Pretraining General Document Understanding Models

32,000
Awarded Resources (in node hours)
MareNostrum5 ACC
System Partition
July 2024 - July 2025
Allocation Period

AI Technology: Deep Learning; Vision (image recognition, image generation, text recognition OCR, etc.); Natural Language Processing. 

 

Document Understanding involves analyzing documents to extract and interpret textual content, complex structures, layouts, graphical elements, and handwritten information. 

This capability is essential for applications like information retrieval, business process automation, and document-based question answering.Traditional Large Language Models (LLMs) fall short in handling the diverse aspects of documents. Therefore, models designed specifically for Document Understanding are crucial.
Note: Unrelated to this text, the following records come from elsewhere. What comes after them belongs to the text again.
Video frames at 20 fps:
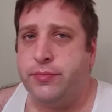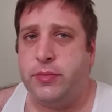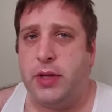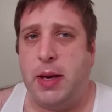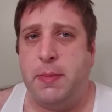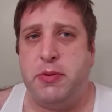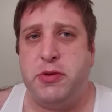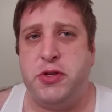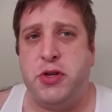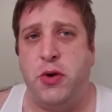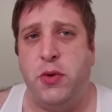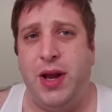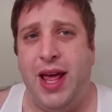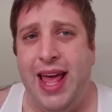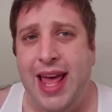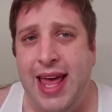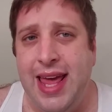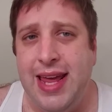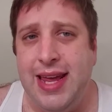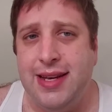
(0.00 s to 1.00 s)
episode
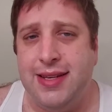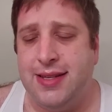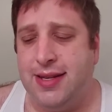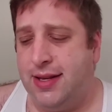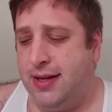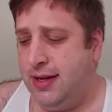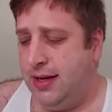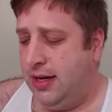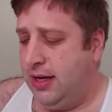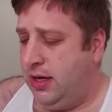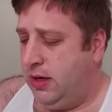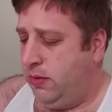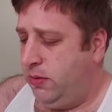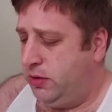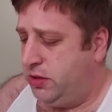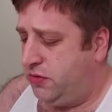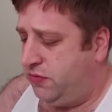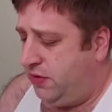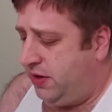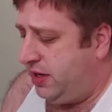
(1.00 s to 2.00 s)
8
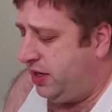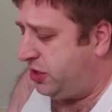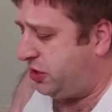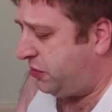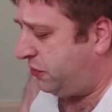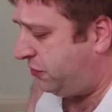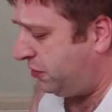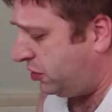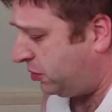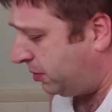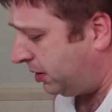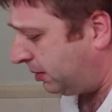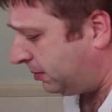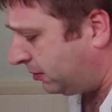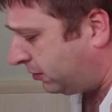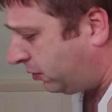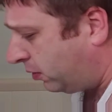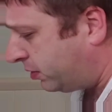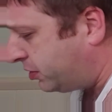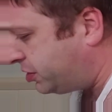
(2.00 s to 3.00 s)
was finished filming
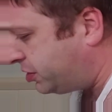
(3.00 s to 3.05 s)
before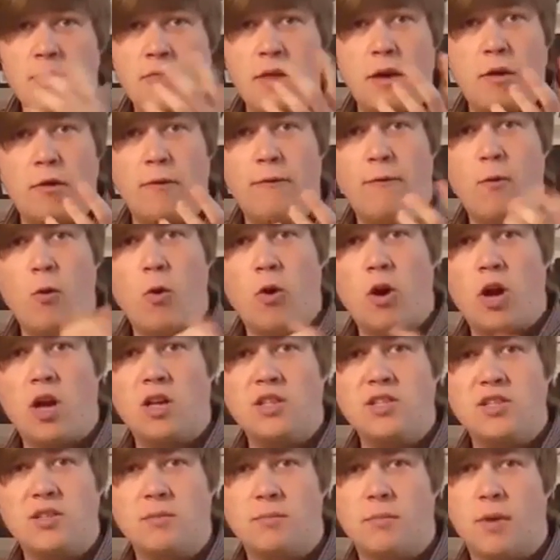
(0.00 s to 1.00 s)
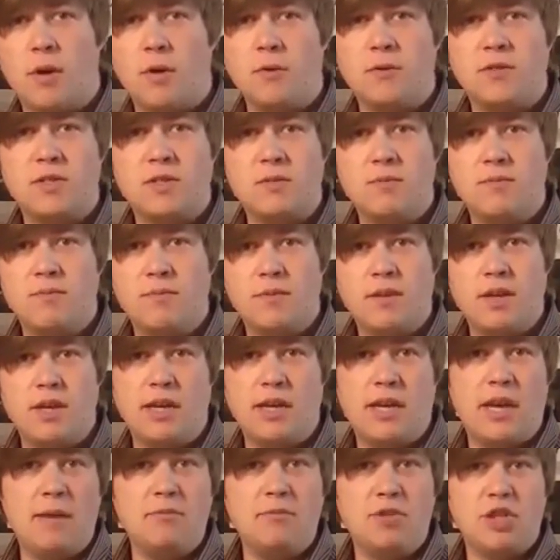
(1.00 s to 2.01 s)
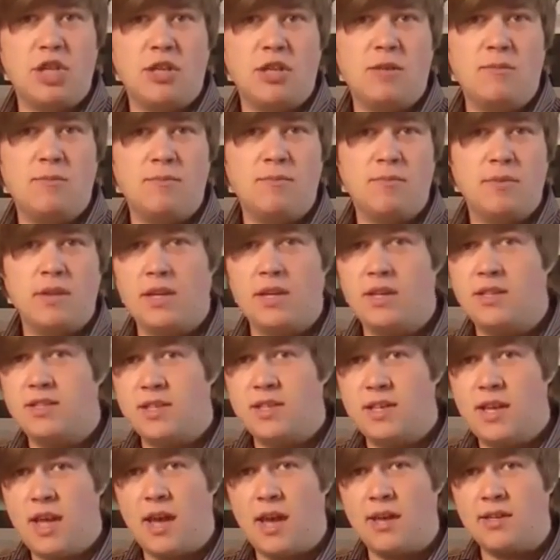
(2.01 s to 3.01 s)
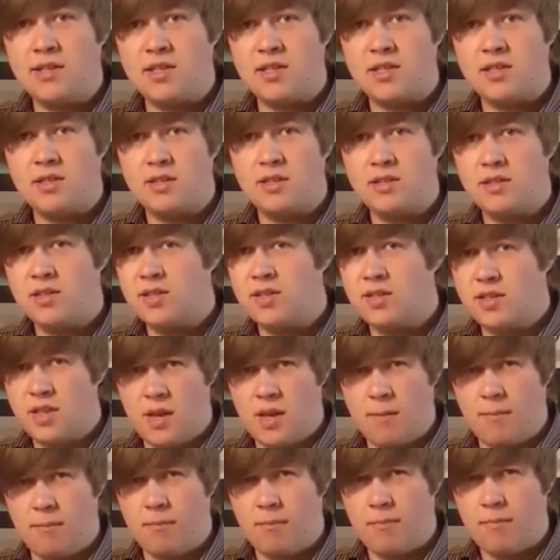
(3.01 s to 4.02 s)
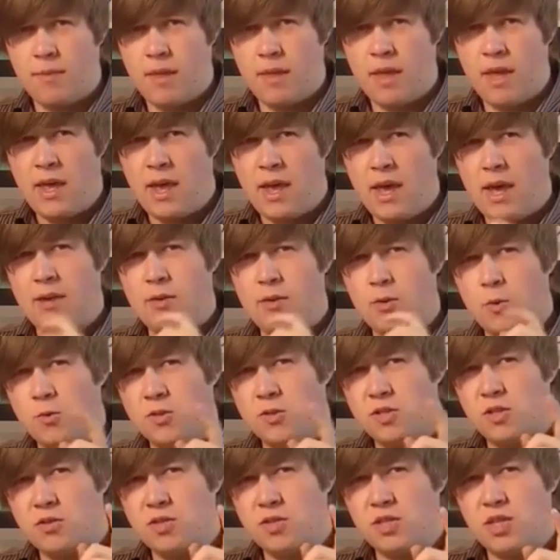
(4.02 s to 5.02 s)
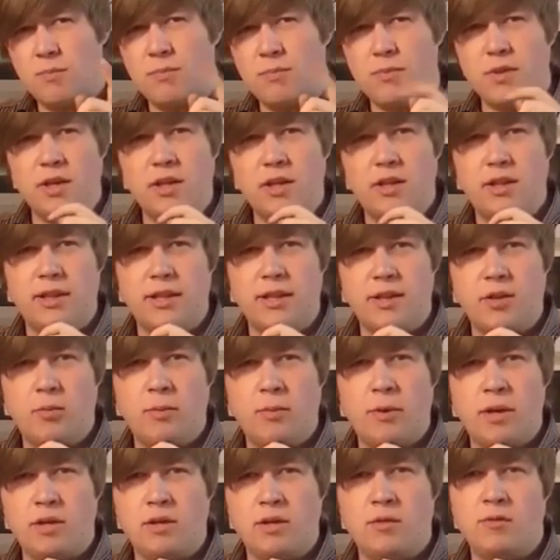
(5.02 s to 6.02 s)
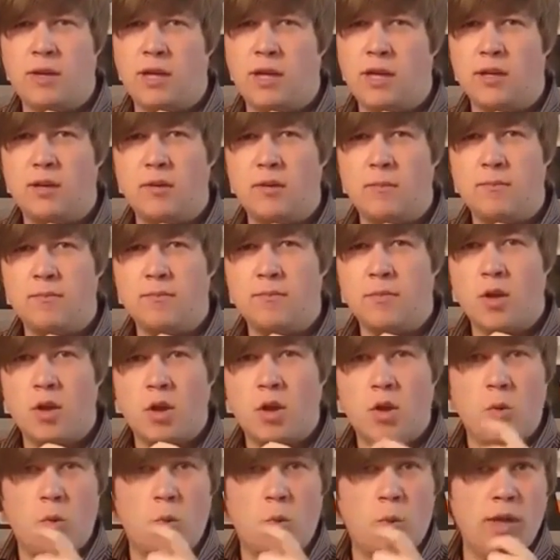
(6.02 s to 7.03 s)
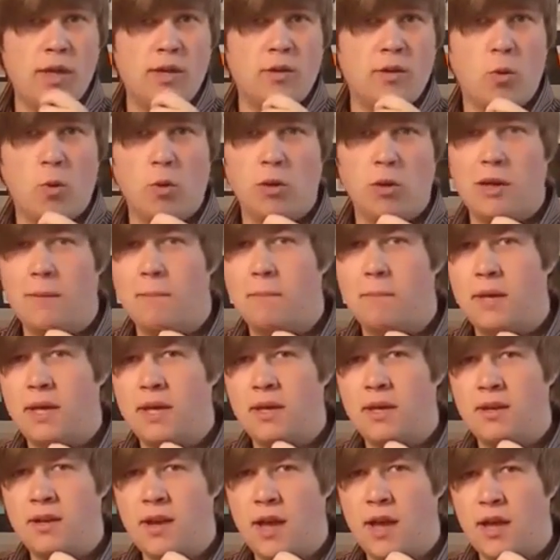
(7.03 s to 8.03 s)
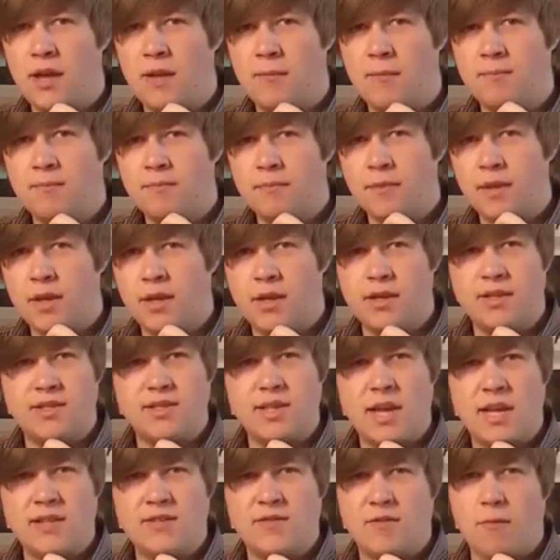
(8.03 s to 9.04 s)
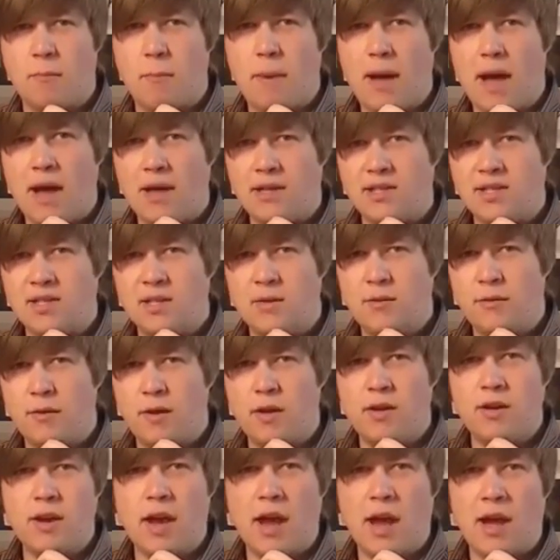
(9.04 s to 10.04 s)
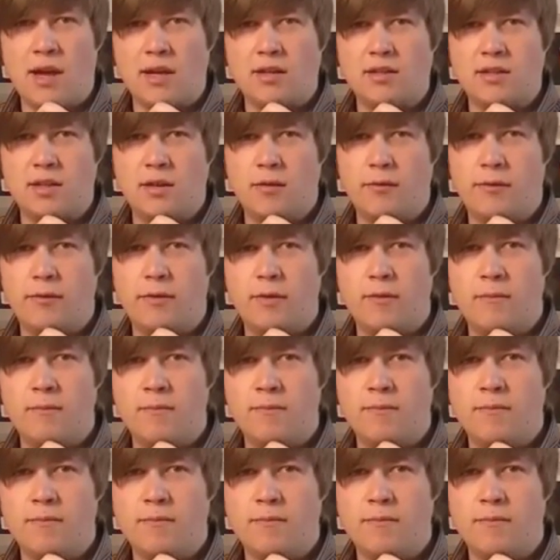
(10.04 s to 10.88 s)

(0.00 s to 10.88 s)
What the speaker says: There are 4 custom modes: EMG, ETS, STIM, and also something a little bit unique. We call it P&A, and it stands for Passive and Active.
These models, such as encoder-decoder transformers, process both text from OCR systems and visual information from document images, using enhancements like 2D embeddings for better layout comprehension.

The project proposes pretraining six Visual-T5 (VT5) models, augmenting the T5 model with layout and image embeddings. This includes three single-page models (VT5-base, VT5-large, VT5-xl) and three multi-page models (MP-VT5-base, MP-VT5-large, MP-VT5-xl). These models will leverage the extensive OCR-IDL dataset and use Layout-Aware Text Denoising for self-supervised learning.

Expected outcomes include achieving state-of-the-art results in Document Understanding, open sourcing the models and code, and providing robust, scalable models for various applications. This initiative aims to advance Document Understanding, fostering innovations and enhancing efficiency in document processing.